Ballenstedt/Halberstadt (dl) l Beim verheerenden Feuer in der Schlosskapelle in Ballenstedt hält die Polizei Brandstiftung für möglich. Wie Reviersprecher Uwe Becker am Montag mitteilte, sind bei weitergehenden kriminaltechnischen Untersuchungen vor Ort Einbruchsspuren am Fenster eines Anbaus der Kapelle entdeckt worden. "Wir schließen daher Brandstiftung - möglicherweise um so Spuren zu verwischen - nicht aus", so der Polizeihauptkommissar.

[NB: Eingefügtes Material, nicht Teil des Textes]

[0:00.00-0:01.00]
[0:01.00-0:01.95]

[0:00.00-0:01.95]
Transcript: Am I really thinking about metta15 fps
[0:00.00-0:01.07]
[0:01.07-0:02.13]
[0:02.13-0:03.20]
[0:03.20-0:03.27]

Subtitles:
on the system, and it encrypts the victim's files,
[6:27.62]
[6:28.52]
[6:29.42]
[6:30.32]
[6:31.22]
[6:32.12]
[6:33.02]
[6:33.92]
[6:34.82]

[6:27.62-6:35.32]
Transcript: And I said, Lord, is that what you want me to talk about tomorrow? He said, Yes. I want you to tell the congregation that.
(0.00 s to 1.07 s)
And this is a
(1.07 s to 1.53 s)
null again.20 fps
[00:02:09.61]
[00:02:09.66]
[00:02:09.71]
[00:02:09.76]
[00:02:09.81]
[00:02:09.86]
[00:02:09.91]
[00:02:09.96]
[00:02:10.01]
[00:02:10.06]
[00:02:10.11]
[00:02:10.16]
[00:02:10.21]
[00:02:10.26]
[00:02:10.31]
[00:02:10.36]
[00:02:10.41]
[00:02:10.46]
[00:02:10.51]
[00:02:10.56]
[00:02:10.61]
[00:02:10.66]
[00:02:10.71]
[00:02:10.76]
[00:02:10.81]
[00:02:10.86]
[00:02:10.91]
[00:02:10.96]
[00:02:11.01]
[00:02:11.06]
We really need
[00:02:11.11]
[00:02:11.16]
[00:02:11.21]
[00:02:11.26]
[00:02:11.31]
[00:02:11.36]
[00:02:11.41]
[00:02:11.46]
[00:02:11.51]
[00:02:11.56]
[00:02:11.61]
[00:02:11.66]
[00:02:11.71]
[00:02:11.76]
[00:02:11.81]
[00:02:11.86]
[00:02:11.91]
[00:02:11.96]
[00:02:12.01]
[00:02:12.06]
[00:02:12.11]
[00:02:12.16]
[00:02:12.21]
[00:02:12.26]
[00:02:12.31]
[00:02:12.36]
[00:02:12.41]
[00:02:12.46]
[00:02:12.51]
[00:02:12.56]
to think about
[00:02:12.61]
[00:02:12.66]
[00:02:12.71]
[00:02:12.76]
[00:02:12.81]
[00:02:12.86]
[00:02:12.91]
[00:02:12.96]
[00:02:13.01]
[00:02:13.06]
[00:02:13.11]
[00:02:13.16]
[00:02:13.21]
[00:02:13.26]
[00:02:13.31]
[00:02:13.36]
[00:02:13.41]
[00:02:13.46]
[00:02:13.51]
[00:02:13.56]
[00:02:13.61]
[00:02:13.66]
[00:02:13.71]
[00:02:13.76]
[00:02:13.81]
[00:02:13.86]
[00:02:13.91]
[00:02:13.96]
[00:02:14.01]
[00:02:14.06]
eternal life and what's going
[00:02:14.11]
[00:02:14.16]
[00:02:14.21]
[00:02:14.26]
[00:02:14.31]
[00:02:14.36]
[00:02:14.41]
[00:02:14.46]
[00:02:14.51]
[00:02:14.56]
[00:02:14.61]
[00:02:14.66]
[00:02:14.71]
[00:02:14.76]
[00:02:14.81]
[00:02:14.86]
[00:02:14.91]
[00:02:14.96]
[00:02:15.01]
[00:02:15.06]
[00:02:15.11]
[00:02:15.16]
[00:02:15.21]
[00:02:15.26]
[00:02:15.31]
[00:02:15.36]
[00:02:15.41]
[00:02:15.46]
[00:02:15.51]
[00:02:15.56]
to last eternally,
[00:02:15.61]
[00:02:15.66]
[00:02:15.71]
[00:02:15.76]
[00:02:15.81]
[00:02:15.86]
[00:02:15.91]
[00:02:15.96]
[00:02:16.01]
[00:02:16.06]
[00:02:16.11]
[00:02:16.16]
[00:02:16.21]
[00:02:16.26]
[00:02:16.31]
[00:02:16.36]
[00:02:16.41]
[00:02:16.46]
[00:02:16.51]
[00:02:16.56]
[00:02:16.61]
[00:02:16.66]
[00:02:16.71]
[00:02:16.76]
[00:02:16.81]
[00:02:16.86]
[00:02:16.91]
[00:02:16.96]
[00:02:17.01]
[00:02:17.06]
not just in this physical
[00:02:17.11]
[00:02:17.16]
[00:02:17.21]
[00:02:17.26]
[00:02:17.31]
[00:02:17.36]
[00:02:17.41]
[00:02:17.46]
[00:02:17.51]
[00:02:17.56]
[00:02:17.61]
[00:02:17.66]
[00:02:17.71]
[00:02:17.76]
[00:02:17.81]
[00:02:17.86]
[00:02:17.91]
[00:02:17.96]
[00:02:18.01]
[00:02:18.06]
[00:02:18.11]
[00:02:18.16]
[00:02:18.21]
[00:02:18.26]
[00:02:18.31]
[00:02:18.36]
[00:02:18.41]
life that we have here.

Bei dem Feuer in der Nacht zum Sonnabend waren in dem Gotteshaus massive Schäden entstanden (die Volksstimme berichtete). Die bereits beim Brand von Wehrleuten geäußerte Vermutung, wonach das Feuer in einem Anbau ausbrach, wurden nun von den Brandermittlern bestätigt. "Das Feuer brach in jenem Anbau, an dessen Fenster Einbruchsspuren entdeckt wurden, aus", so Uwe Becker. Anschließend griffen die Flammen über ein weiteres Fenster auf die eigentliche Schlosskapelle über. Dort richteten sie insbesondere im Dachstuhl große Schäden an. Laut Polizei ist der Dachbereich zumindest teilweise einsturzgefährdet. Obendrein wurden vom Löschwasser Gestühl und Teile im Andachtraum schwer beschädigt.

Die genaue Schadenshöhe ist bislang unklar - die Polizei schätzte den Gesamtschaden am Wochenende auf mehrere zehntausend Euro. In der Nacht zum Sonnabend kämpften 74 Kameraden von sieben Feuerwehren gegen die Flammen.